Noémie Kohler (au centre), sa mère Mireille Kohler et son père Pascal Kohler lors d’un rassemblement pour marquer les trois ans de détention de leur sœur et fille Cécile Kohler, et de son compagnon Jacques Paris en Iran, à Paris le 7 mai 2025. STEPHANE DE SAKUTIN / AFP

Ce samedi 14 juin, Noémie Kohler s’est réveillée la peur au ventre.

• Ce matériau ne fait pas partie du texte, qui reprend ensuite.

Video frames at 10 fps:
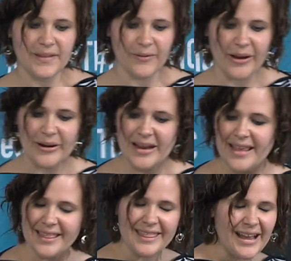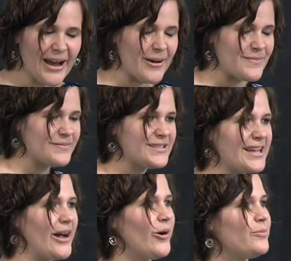we are.
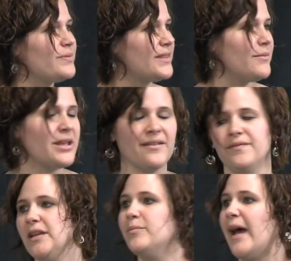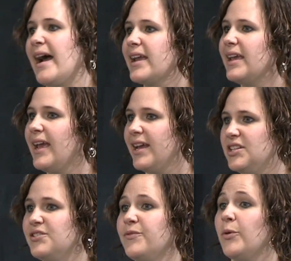To help them get feedback
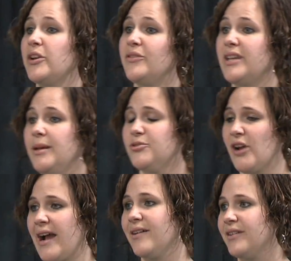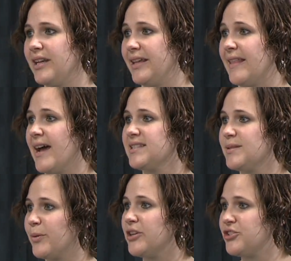and for you to keep track of it in that
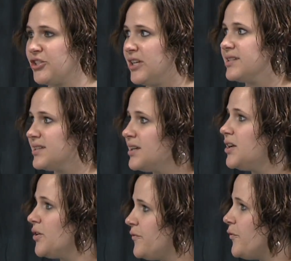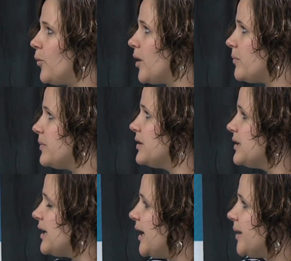spreadsheet form.
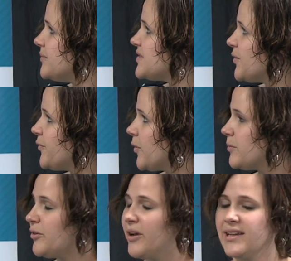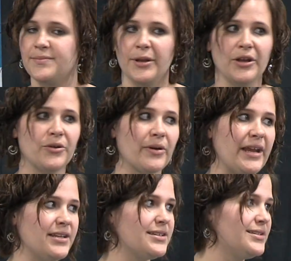So Formmule has been a
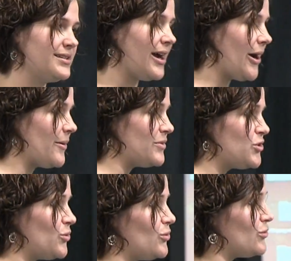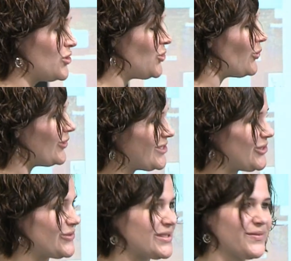great tool to
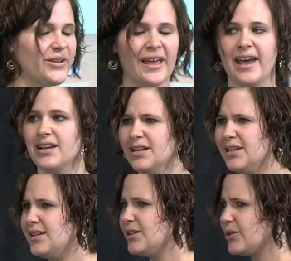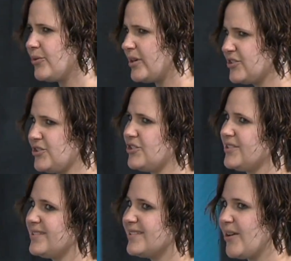use for that.
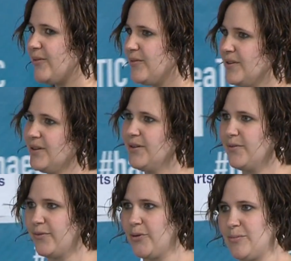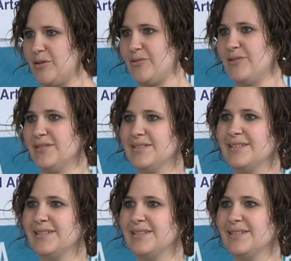Questions on Formmule?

Affolée, elle scrute, depuis son appartement lyonnais, la géographie des frappes israéliennes sur l’Iran que rapportent les médias français. L’une d’elles a eu lieu à 2 kilomètres de la prison d’Evin, à Téhéran, où sa sœur, Cécile Kohler, est détenue en otage avec son compagnon, Jacques Paris. L’armée israélienne bombarde la République islamique depuis maintenant près de quarante-huit heures, sans discontinuer, avec l’objectif revendiqué de rayer de la carte les infrastructures nucléaires du régime. Mais, jour après jour, les bombes israéliennes se rapprochent aussi des lieux symboliques du pouvoir, détruisent des immeubles de quartiers résidentiels et touchent des civils. « On est terrifiés », raconte Noémie Kohler, jointe par téléphone.